WHAT THE TASK REQUIRES — Reproduce every record below exactly, with the pictures left out.

TASK DATA —
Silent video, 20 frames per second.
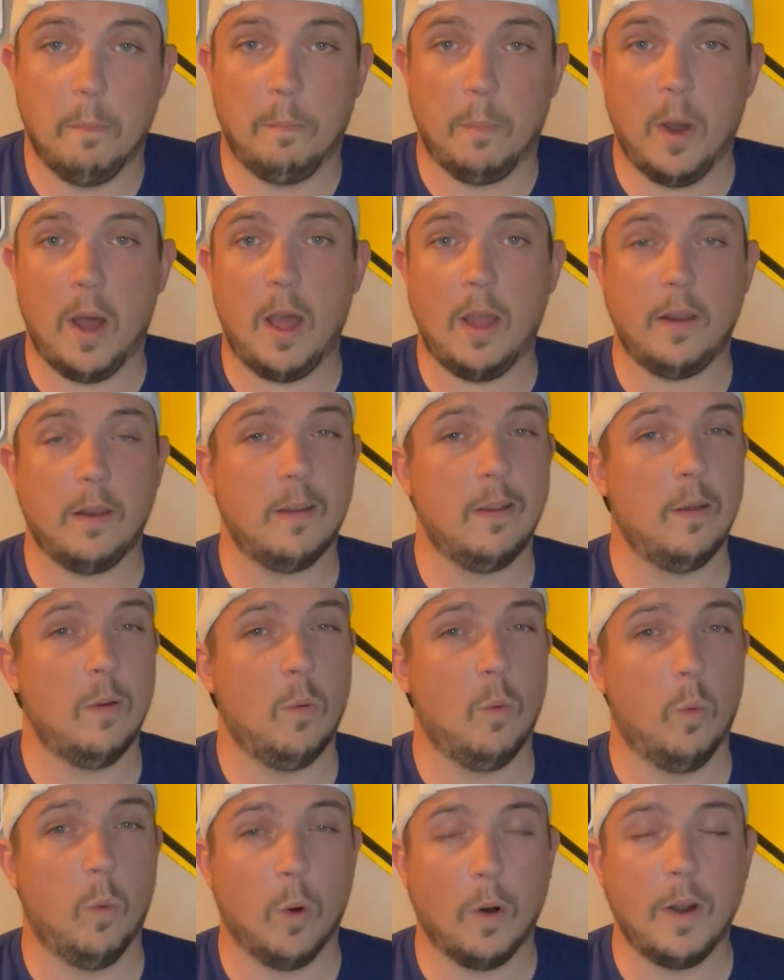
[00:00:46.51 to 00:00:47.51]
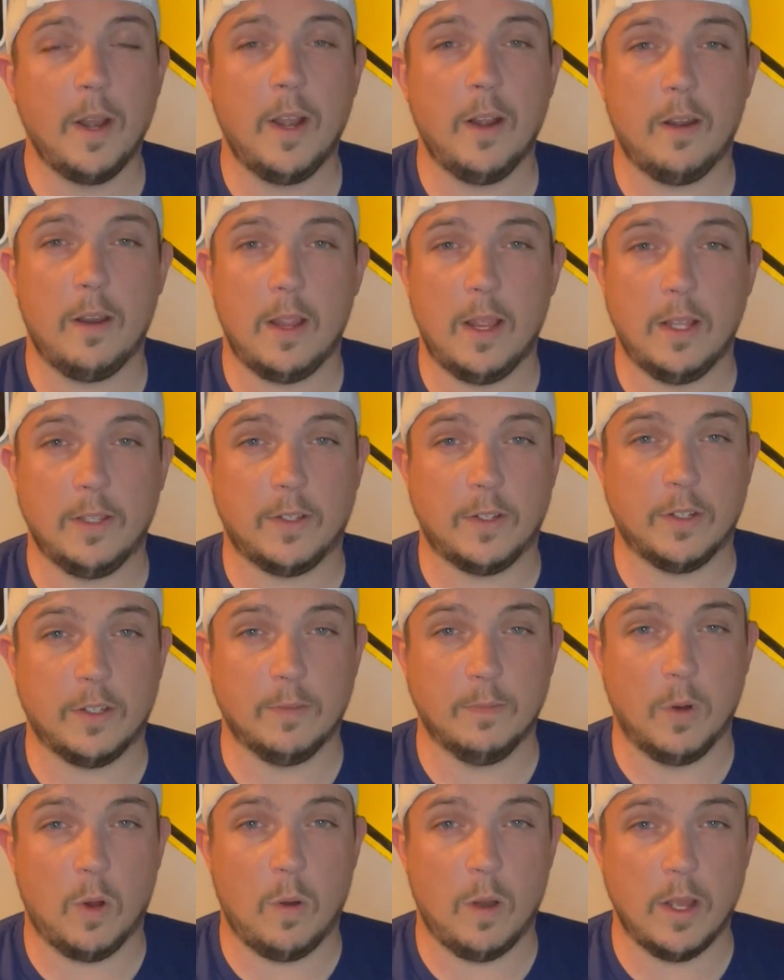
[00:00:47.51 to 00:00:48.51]
But we're here to answer
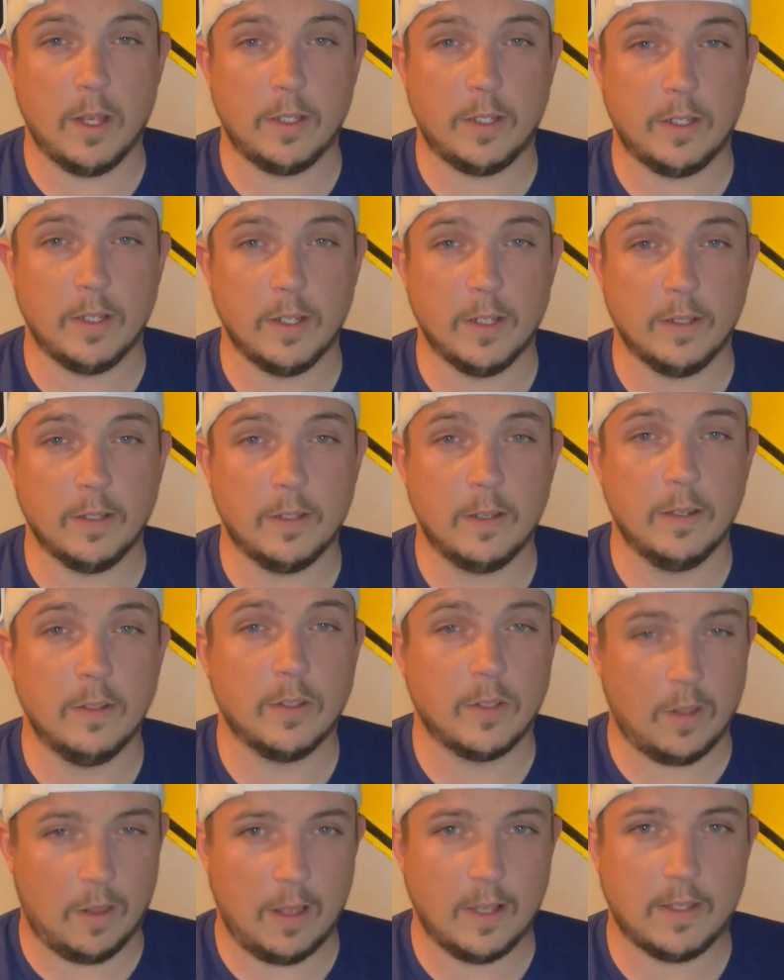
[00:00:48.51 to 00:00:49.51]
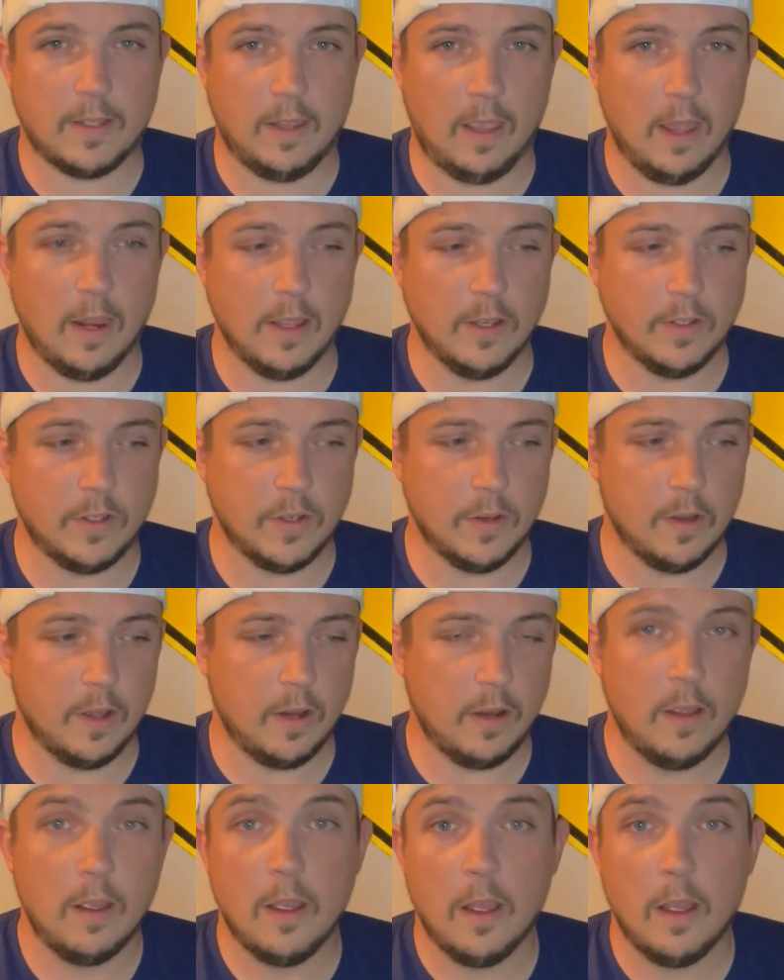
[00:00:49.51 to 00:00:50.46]
some questions, so let's get into it.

SOLUTION TO THE EXERCISE —
Silent video, 20 frames per second.
[00:00:46.51 to 00:00:47.51]
[00:00:47.51 to 00:00:48.51]
But we're here to answer
[00:00:48.51 to 00:00:49.51]
[00:00:49.51 to 00:00:50.46]
some questions, so let's get into it.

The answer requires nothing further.